Guardo tutta questa umanità che mi circonda, che mi guarda e
non mi riconosce, che non si accorge di me ne’ di tutti... nella frenesia della
corsa per trovare il proprio viaggio, per non perdere il treno... e che si
ferma e prende fiato solo quando ha individuato il suo, quello che lo porterà
dove vuole andare, dove ha deciso di andare, dove è destinato ad andare... e che
si placa dal suo vagare, dal parossismo del cercare, del chiedere e
dell’indagare su quale sia il binario del suo viaggio e dal perché nessuno
glielo indichi... solo quando lo ha trovato.

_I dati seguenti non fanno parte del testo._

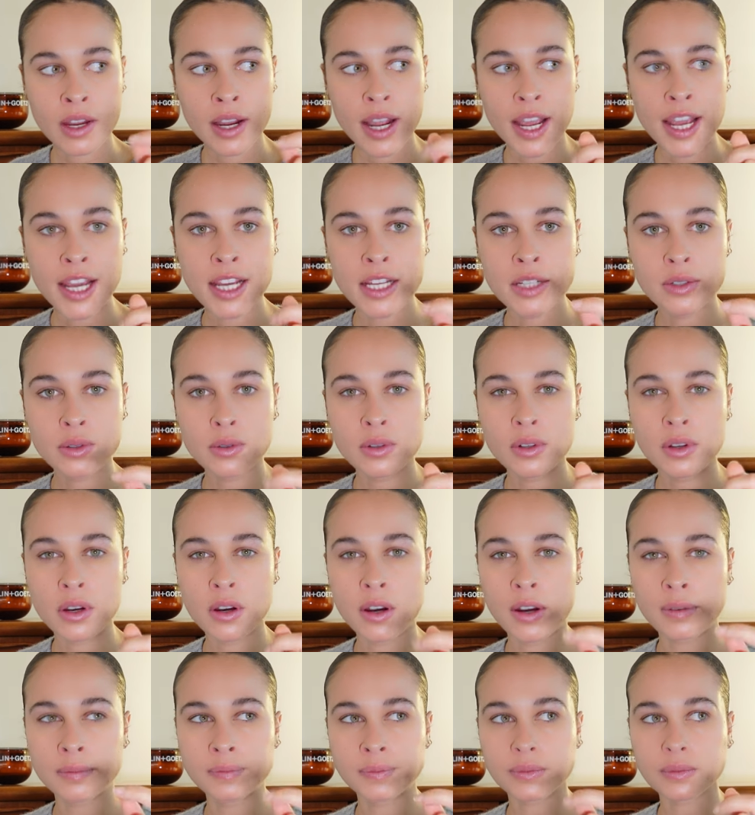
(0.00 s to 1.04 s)

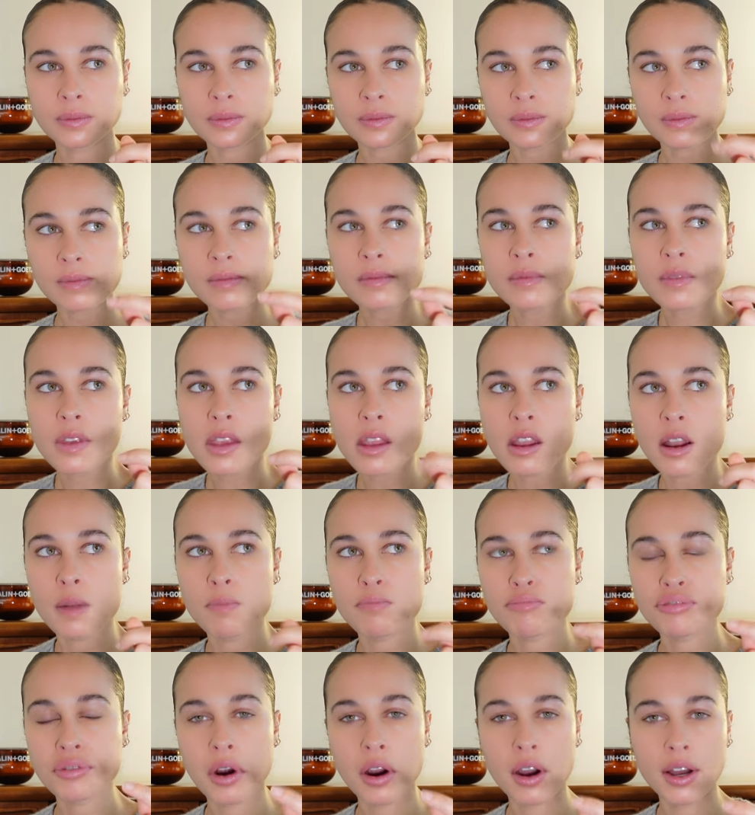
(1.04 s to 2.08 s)
hazelnut,
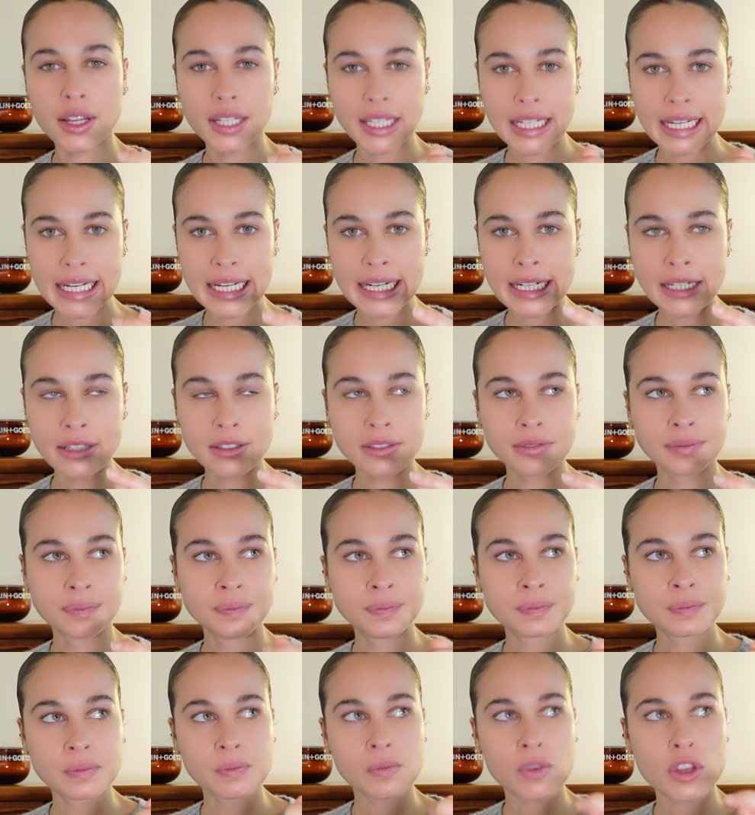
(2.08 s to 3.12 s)
praline,
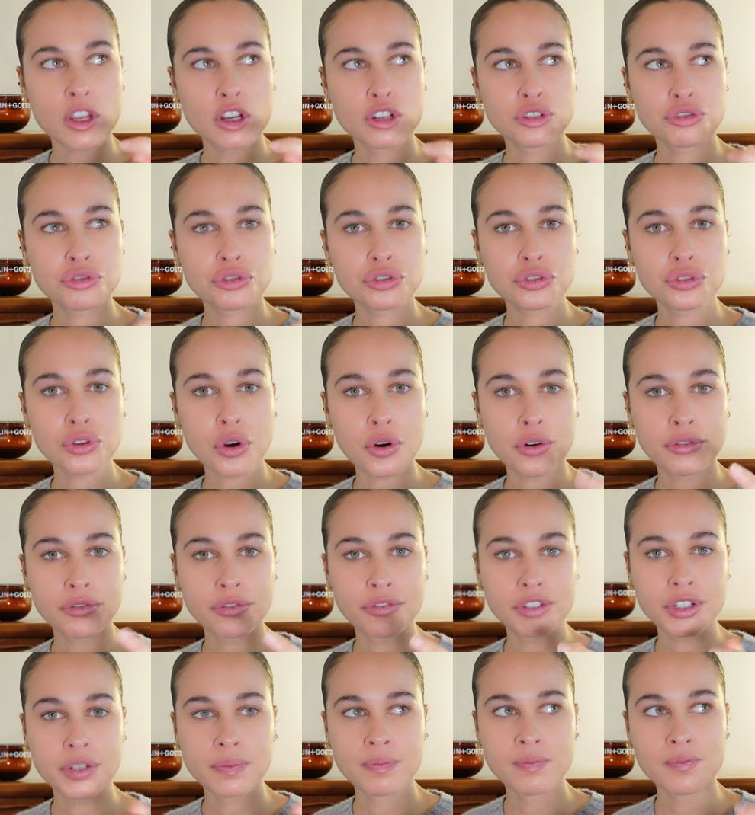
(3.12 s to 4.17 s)

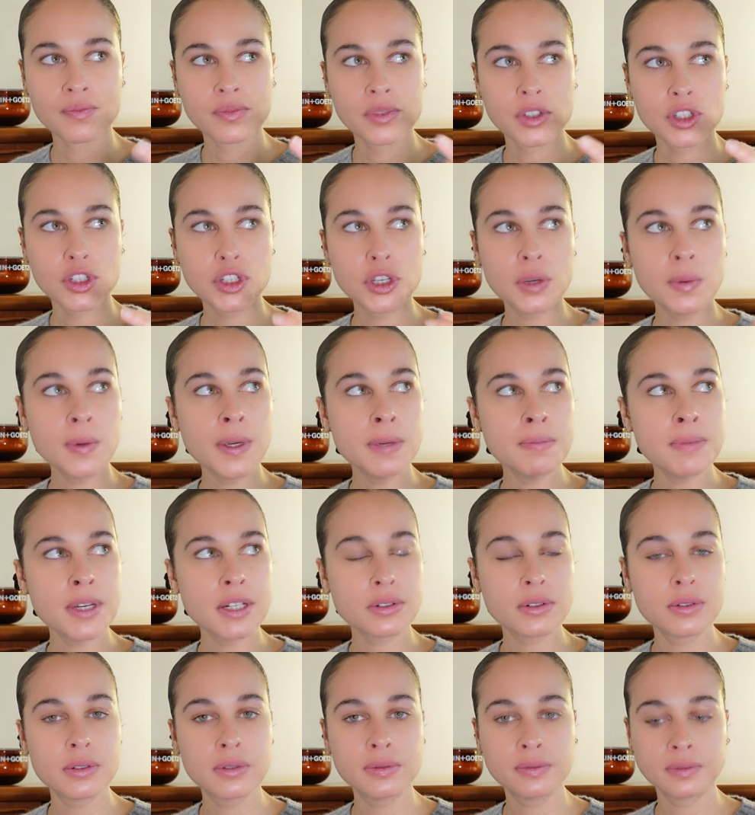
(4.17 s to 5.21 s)
soft, gooey
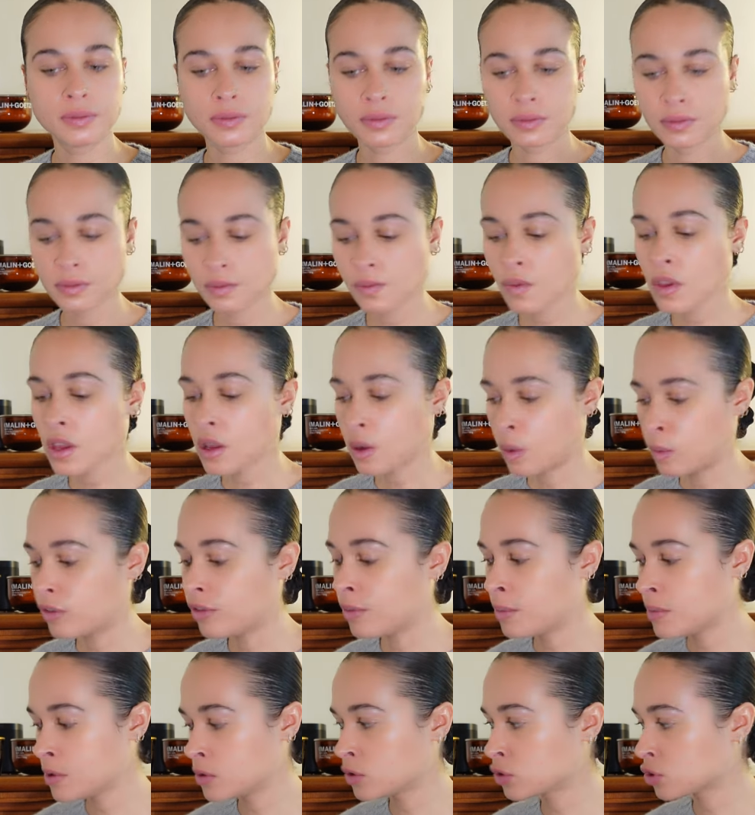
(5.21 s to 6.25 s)
middle with
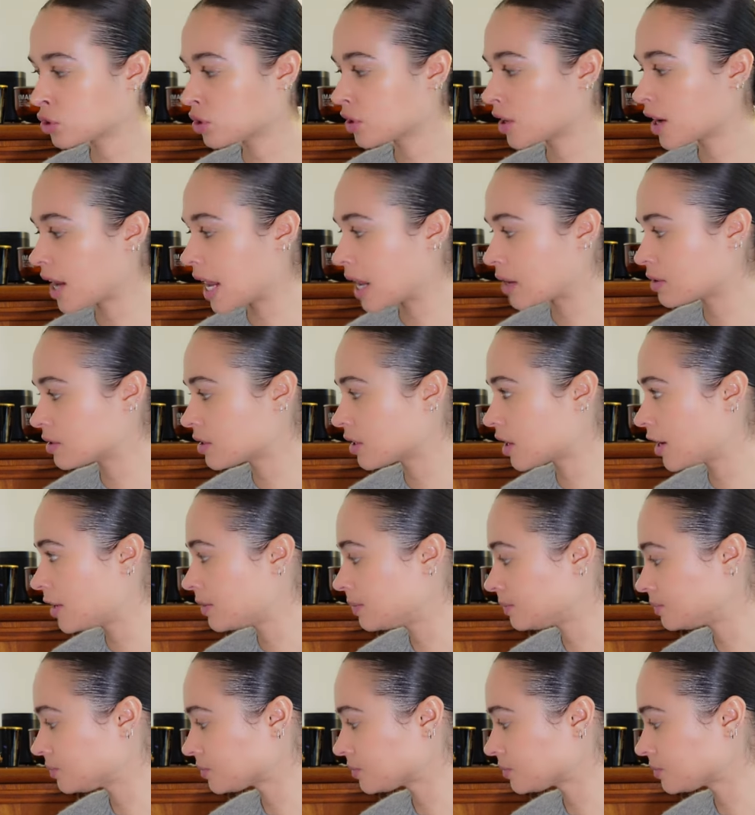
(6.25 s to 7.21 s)
a milk chocolate outside.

Quello delle 14 e 15 non è indicato e devo mettermi alla sua
ricerca da solo... non posso star fermo ad aspettare come Vladimiro ed
Estragone che venga da me... lo aspetterei invano e lo perderei.

Vedo anche tante facce che non hanno fretta, che ormai lo
hanno perso il treno ...anche quello dopo... e stanno lì in un’accidia
esistenziale a guardare il viaggio altrui immaginando che sia il proprio... senza
più la speranza negli occhi e con l’obolo a terra.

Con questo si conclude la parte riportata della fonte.